## Required action
What is needed here is an exact transcription of the entries that follow.

## Recorded data
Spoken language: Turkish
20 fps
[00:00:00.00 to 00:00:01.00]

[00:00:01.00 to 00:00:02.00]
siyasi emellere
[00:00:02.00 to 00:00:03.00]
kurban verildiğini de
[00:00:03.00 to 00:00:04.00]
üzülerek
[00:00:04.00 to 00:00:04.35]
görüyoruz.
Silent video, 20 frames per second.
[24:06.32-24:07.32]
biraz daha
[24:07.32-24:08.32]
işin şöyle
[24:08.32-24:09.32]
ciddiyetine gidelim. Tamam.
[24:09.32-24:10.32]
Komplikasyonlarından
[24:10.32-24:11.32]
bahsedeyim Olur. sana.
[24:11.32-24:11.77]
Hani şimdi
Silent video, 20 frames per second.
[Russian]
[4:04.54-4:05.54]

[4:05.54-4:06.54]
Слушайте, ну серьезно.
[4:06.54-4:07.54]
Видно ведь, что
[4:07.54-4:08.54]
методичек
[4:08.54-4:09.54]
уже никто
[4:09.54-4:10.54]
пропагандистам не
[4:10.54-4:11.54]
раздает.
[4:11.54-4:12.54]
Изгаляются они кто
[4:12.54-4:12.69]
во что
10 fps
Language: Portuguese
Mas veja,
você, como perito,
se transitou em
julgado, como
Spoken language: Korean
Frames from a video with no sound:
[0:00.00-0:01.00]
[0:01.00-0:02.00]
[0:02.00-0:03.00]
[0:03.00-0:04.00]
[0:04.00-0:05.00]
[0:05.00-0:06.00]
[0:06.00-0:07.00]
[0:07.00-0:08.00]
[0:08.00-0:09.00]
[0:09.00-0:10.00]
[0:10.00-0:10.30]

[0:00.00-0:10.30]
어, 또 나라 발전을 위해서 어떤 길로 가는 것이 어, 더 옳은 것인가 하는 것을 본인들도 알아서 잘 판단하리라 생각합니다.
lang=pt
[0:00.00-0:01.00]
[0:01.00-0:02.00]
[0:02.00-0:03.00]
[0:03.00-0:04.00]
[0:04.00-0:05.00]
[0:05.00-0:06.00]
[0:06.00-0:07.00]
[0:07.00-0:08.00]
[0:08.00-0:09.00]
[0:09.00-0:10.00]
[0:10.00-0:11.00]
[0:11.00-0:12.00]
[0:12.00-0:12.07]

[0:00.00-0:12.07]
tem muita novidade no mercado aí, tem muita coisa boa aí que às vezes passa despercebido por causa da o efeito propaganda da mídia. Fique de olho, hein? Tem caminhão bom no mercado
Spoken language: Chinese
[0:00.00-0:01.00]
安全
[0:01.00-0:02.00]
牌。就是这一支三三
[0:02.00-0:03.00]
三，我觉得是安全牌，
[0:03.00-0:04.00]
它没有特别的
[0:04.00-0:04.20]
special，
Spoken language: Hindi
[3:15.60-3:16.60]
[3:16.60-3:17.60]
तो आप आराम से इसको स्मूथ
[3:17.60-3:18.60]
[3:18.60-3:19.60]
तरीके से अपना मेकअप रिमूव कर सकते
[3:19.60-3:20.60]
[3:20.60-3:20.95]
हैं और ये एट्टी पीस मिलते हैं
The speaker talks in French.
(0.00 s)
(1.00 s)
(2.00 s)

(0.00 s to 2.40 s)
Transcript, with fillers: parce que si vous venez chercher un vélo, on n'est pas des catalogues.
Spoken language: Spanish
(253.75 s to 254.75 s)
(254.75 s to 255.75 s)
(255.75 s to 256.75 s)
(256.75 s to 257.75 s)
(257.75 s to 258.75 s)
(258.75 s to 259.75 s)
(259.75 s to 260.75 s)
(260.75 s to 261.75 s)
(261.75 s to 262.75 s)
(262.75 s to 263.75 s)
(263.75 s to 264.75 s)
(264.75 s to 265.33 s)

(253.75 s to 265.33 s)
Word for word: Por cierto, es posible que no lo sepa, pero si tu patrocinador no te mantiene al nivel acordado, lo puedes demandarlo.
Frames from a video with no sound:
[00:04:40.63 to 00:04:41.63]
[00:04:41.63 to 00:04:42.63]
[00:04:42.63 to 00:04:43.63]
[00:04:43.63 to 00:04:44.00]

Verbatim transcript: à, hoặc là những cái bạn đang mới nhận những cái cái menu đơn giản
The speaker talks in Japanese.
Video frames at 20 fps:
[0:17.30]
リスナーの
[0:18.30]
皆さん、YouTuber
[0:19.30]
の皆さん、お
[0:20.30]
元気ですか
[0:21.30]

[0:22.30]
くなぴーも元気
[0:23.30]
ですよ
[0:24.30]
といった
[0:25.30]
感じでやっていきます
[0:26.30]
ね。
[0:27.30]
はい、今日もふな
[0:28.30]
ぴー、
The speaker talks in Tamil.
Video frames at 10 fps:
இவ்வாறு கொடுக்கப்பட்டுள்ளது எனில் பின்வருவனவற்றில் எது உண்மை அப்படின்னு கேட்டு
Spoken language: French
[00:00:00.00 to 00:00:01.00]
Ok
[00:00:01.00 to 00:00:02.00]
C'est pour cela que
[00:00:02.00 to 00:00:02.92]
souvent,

## Solution
Spoken language: Turkish
20 fps
[00:00:00.00 to 00:00:01.00]

[00:00:01.00 to 00:00:02.00]
siyasi emellere
[00:00:02.00 to 00:00:03.00]
kurban verildiğini de
[00:00:03.00 to 00:00:04.00]
üzülerek
[00:00:04.00 to 00:00:04.35]
görüyoruz.
Silent video, 20 frames per second.
[24:06.32-24:07.32]
biraz daha
[24:07.32-24:08.32]
işin şöyle
[24:08.32-24:09.32]
ciddiyetine gidelim. Tamam.
[24:09.32-24:10.32]
Komplikasyonlarından
[24:10.32-24:11.32]
bahsedeyim Olur. sana.
[24:11.32-24:11.77]
Hani şimdi
Silent video, 20 frames per second.
[Russian]
[4:04.54-4:05.54]

[4:05.54-4:06.54]
Слушайте, ну серьезно.
[4:06.54-4:07.54]
Видно ведь, что
[4:07.54-4:08.54]
методичек
[4:08.54-4:09.54]
уже никто
[4:09.54-4:10.54]
пропагандистам не
[4:10.54-4:11.54]
раздает.
[4:11.54-4:12.54]
Изгаляются они кто
[4:12.54-4:12.69]
во что
10 fps
Language: Portuguese
Mas veja,
você, como perito,
se transitou em
julgado, como
Spoken language: Korean
Frames from a video with no sound:
[0:00.00-0:01.00]
[0:01.00-0:02.00]
[0:02.00-0:03.00]
[0:03.00-0:04.00]
[0:04.00-0:05.00]
[0:05.00-0:06.00]
[0:06.00-0:07.00]
[0:07.00-0:08.00]
[0:08.00-0:09.00]
[0:09.00-0:10.00]
[0:10.00-0:10.30]

[0:00.00-0:10.30]
어, 또 나라 발전을 위해서 어떤 길로 가는 것이 어, 더 옳은 것인가 하는 것을 본인들도 알아서 잘 판단하리라 생각합니다.
lang=pt
[0:00.00-0:01.00]
[0:01.00-0:02.00]
[0:02.00-0:03.00]
[0:03.00-0:04.00]
[0:04.00-0:05.00]
[0:05.00-0:06.00]
[0:06.00-0:07.00]
[0:07.00-0:08.00]
[0:08.00-0:09.00]
[0:09.00-0:10.00]
[0:10.00-0:11.00]
[0:11.00-0:12.00]
[0:12.00-0:12.07]

[0:00.00-0:12.07]
tem muita novidade no mercado aí, tem muita coisa boa aí que às vezes passa despercebido por causa da o efeito propaganda da mídia. Fique de olho, hein? Tem caminhão bom no mercado
Spoken language: Chinese
[0:00.00-0:01.00]
安全
[0:01.00-0:02.00]
牌。就是这一支三三
[0:02.00-0:03.00]
三，我觉得是安全牌，
[0:03.00-0:04.00]
它没有特别的
[0:04.00-0:04.20]
special，
Spoken language: Hindi
[3:15.60-3:16.60]
[3:16.60-3:17.60]
तो आप आराम से इसको स्मूथ
[3:17.60-3:18.60]
[3:18.60-3:19.60]
तरीके से अपना मेकअप रिमूव कर सकते
[3:19.60-3:20.60]
[3:20.60-3:20.95]
हैं और ये एट्टी पीस मिलते हैं
The speaker talks in French.
(0.00 s)
(1.00 s)
(2.00 s)

(0.00 s to 2.40 s)
Transcript, with fillers: parce que si vous venez chercher un vélo, on n'est pas des catalogues.
Spoken language: Spanish
(253.75 s to 254.75 s)
(254.75 s to 255.75 s)
(255.75 s to 256.75 s)
(256.75 s to 257.75 s)
(257.75 s to 258.75 s)
(258.75 s to 259.75 s)
(259.75 s to 260.75 s)
(260.75 s to 261.75 s)
(261.75 s to 262.75 s)
(262.75 s to 263.75 s)
(263.75 s to 264.75 s)
(264.75 s to 265.33 s)

(253.75 s to 265.33 s)
Word for word: Por cierto, es posible que no lo sepa, pero si tu patrocinador no te mantiene al nivel acordado, lo puedes demandarlo.
Frames from a video with no sound:
[00:04:40.63 to 00:04:41.63]
[00:04:41.63 to 00:04:42.63]
[00:04:42.63 to 00:04:43.63]
[00:04:43.63 to 00:04:44.00]

Verbatim transcript: à, hoặc là những cái bạn đang mới nhận những cái cái menu đơn giản
The speaker talks in Japanese.
Video frames at 20 fps:
[0:17.30]
リスナーの
[0:18.30]
皆さん、YouTuber
[0:19.30]
の皆さん、お
[0:20.30]
元気ですか
[0:21.30]

[0:22.30]
くなぴーも元気
[0:23.30]
ですよ
[0:24.30]
といった
[0:25.30]
感じでやっていきます
[0:26.30]
ね。
[0:27.30]
はい、今日もふな
[0:28.30]
ぴー、
The speaker talks in Tamil.
Video frames at 10 fps:
இவ்வாறு கொடுக்கப்பட்டுள்ளது எனில் பின்வருவனவற்றில் எது உண்மை அப்படின்னு கேட்டு
Spoken language: French
[00:00:00.00 to 00:00:01.00]
Ok
[00:00:01.00 to 00:00:02.00]
C'est pour cela que
[00:00:02.00 to 00:00:02.92]
souvent,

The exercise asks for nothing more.